Required work
Search the entries for the word "video". Copy every line where it turns up.

Information provided
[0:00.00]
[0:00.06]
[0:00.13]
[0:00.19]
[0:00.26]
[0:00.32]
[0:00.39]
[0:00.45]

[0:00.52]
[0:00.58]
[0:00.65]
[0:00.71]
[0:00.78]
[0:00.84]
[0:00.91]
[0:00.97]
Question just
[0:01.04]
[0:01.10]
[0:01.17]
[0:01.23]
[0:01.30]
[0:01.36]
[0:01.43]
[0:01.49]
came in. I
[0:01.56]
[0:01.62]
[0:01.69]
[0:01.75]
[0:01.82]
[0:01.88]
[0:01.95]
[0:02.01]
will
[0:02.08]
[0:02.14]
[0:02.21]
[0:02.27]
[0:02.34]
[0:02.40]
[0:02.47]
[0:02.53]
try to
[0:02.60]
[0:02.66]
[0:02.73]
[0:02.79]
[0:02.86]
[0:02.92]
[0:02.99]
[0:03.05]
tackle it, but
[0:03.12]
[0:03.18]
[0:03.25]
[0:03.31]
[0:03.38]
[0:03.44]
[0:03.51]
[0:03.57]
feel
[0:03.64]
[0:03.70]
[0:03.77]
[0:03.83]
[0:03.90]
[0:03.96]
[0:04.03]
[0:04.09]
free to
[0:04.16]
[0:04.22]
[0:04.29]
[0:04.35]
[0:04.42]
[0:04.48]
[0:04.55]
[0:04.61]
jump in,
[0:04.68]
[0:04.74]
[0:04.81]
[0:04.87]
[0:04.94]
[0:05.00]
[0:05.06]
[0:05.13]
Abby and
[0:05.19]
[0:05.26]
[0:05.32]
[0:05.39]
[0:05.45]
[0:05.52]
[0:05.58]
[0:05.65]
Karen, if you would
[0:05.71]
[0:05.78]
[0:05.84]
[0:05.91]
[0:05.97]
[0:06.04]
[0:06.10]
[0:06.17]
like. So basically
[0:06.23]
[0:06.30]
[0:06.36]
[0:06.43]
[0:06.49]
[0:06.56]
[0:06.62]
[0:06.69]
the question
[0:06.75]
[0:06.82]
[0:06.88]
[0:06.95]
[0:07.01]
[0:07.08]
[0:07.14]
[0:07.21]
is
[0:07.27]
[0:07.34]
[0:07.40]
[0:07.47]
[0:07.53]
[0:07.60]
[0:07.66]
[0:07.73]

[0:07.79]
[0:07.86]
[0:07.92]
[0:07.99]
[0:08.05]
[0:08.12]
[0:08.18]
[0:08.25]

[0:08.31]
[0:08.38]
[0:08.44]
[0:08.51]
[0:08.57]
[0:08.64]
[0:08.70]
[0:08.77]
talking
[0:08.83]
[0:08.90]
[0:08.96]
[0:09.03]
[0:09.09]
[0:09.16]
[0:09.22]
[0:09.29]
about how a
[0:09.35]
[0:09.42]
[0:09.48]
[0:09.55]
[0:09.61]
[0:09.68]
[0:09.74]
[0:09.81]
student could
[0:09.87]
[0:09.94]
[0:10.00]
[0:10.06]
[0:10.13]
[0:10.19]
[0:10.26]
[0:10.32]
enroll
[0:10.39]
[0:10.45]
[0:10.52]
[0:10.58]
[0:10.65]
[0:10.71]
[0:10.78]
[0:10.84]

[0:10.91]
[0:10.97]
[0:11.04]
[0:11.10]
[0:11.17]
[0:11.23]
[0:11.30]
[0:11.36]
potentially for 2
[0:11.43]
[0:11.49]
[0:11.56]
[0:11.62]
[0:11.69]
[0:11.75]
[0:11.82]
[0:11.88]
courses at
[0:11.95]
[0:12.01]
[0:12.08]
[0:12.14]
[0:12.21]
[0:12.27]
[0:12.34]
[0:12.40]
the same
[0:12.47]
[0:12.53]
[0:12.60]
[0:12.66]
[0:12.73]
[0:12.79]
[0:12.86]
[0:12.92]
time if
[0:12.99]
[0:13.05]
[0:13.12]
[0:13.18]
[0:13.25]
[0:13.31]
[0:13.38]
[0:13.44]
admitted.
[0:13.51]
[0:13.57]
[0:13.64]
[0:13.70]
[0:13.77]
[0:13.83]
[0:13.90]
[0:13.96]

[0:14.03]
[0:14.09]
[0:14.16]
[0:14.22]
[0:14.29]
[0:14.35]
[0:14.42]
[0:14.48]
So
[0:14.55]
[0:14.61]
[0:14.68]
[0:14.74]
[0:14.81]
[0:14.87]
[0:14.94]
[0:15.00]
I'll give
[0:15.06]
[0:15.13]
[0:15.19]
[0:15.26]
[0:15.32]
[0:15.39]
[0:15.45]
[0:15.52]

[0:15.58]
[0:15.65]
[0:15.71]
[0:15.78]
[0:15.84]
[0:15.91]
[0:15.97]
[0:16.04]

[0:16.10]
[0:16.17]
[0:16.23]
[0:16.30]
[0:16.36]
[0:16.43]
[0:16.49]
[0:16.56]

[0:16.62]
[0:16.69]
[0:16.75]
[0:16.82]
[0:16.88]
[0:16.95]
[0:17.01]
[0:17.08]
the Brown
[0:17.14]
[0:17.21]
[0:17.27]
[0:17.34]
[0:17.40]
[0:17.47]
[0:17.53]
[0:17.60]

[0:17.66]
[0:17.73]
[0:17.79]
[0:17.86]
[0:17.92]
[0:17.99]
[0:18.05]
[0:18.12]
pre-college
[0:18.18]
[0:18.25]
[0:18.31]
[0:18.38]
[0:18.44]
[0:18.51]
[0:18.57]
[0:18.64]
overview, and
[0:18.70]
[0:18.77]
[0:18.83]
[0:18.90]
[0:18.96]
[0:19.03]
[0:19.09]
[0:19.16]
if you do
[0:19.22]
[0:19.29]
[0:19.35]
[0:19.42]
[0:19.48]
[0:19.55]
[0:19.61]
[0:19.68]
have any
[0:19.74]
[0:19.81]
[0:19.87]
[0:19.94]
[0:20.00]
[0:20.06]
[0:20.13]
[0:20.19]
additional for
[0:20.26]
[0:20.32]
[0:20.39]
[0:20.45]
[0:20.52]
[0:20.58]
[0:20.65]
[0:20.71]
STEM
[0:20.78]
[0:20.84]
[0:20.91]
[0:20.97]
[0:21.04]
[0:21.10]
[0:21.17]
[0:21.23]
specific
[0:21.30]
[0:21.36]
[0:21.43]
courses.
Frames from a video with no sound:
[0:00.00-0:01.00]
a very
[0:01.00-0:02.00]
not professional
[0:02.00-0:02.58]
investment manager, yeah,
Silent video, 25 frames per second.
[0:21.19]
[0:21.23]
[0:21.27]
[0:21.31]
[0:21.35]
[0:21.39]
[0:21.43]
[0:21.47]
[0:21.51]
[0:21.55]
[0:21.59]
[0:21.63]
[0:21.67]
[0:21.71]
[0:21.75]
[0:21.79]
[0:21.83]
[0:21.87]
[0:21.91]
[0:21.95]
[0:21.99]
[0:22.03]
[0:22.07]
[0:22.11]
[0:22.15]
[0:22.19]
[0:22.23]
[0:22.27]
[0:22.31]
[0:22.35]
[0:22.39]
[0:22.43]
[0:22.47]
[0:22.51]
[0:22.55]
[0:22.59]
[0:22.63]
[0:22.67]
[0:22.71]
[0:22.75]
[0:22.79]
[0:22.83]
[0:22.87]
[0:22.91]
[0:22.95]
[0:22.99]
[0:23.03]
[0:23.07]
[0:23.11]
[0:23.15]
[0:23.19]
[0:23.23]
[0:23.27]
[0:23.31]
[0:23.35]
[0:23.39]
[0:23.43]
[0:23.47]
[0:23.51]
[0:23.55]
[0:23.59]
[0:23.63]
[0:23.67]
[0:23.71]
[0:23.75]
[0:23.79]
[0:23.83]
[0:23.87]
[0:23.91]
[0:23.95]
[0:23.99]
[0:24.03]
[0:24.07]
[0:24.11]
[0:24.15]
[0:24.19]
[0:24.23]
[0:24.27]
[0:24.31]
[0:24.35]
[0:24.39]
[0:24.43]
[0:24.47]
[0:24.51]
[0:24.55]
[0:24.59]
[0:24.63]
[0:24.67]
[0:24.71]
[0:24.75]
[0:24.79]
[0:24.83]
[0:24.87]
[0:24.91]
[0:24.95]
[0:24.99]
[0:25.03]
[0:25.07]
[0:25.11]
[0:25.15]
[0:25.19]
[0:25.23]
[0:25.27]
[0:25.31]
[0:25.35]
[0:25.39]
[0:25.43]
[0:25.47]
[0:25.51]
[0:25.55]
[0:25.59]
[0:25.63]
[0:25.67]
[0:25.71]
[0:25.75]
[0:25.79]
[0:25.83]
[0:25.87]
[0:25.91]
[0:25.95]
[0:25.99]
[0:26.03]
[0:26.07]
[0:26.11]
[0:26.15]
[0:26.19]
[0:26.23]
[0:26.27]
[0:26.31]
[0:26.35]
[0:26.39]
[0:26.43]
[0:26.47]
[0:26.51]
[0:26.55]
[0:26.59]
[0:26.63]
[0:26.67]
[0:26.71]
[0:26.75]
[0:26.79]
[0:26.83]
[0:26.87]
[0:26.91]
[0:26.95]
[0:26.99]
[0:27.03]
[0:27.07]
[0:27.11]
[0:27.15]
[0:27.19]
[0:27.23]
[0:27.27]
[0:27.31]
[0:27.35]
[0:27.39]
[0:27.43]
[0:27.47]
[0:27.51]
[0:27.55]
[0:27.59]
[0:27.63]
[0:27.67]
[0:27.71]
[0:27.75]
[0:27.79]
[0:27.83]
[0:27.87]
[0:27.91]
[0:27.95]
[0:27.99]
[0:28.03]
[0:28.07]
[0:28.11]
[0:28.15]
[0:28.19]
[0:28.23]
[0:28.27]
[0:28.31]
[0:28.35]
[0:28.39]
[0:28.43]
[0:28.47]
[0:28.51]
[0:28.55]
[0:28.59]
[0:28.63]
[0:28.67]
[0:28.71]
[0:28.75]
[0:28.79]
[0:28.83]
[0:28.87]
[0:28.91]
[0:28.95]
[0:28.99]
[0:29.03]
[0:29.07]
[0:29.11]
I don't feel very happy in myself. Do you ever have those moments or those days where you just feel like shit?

Solved problem
Frames from a video with no sound:
Silent video, 25 frames per second.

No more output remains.